(Beginning of Data listing)
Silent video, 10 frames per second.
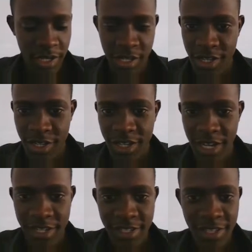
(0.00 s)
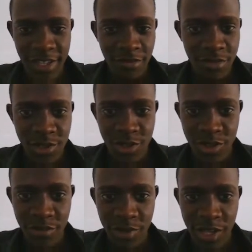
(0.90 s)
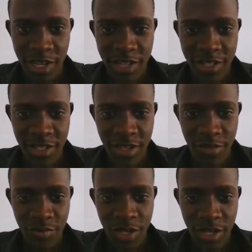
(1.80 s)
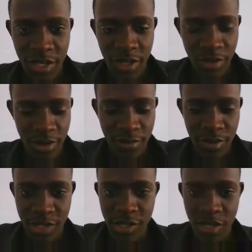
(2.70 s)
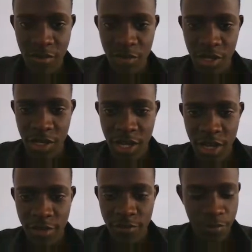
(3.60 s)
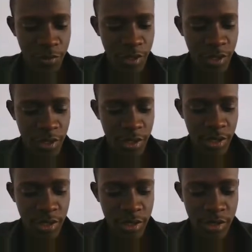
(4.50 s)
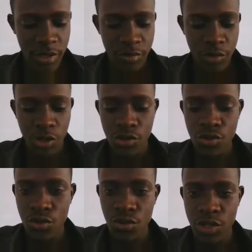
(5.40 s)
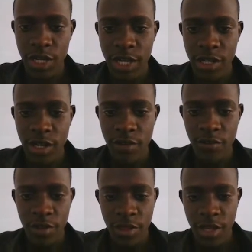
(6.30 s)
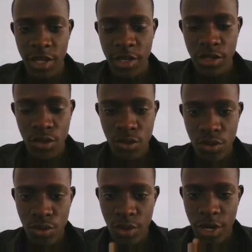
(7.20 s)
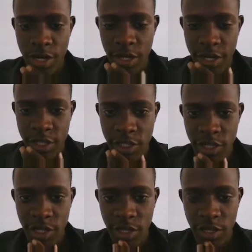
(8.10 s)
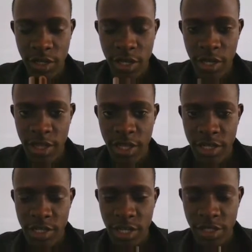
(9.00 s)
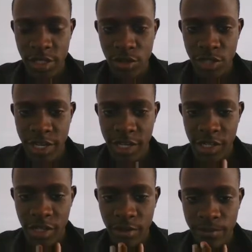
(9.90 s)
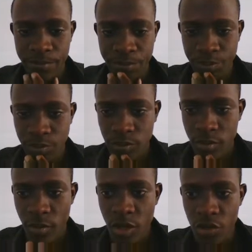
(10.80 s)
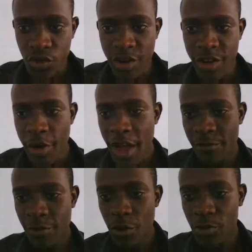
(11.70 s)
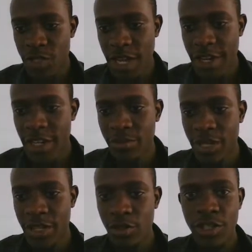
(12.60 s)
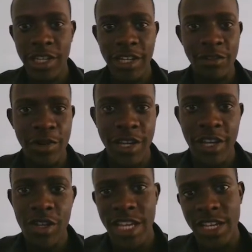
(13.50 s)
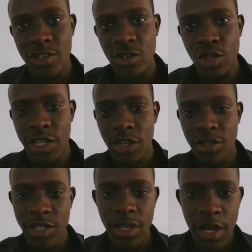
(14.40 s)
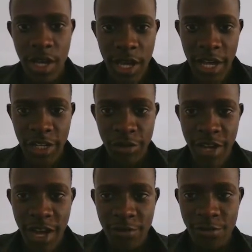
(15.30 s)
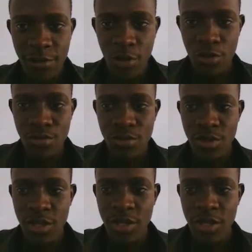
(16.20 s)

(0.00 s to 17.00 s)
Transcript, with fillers: Didn't cut them, so let me cut them and then paste them in here. Into tidy everything. So right now I see that they are now tidy. So right now we have home sign up and login when the user is logged out, and then we have home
(End of Data listing)
#### Required action:
Return the lines above exactly; the images are not part of the copy.

#### Result for this task:
Silent video, 10 frames per second.
(0.00 s)
(0.90 s)
(1.80 s)
(2.70 s)
(3.60 s)
(4.50 s)
(5.40 s)
(6.30 s)
(7.20 s)
(8.10 s)
(9.00 s)
(9.90 s)
(10.80 s)
(11.70 s)
(12.60 s)
(13.50 s)
(14.40 s)
(15.30 s)
(16.20 s)

(0.00 s to 17.00 s)
Transcript, with fillers: Didn't cut them, so let me cut them and then paste them in here. Into tidy everything. So right now I see that they are now tidy. So right now we have home sign up and login when the user is logged out, and then we have home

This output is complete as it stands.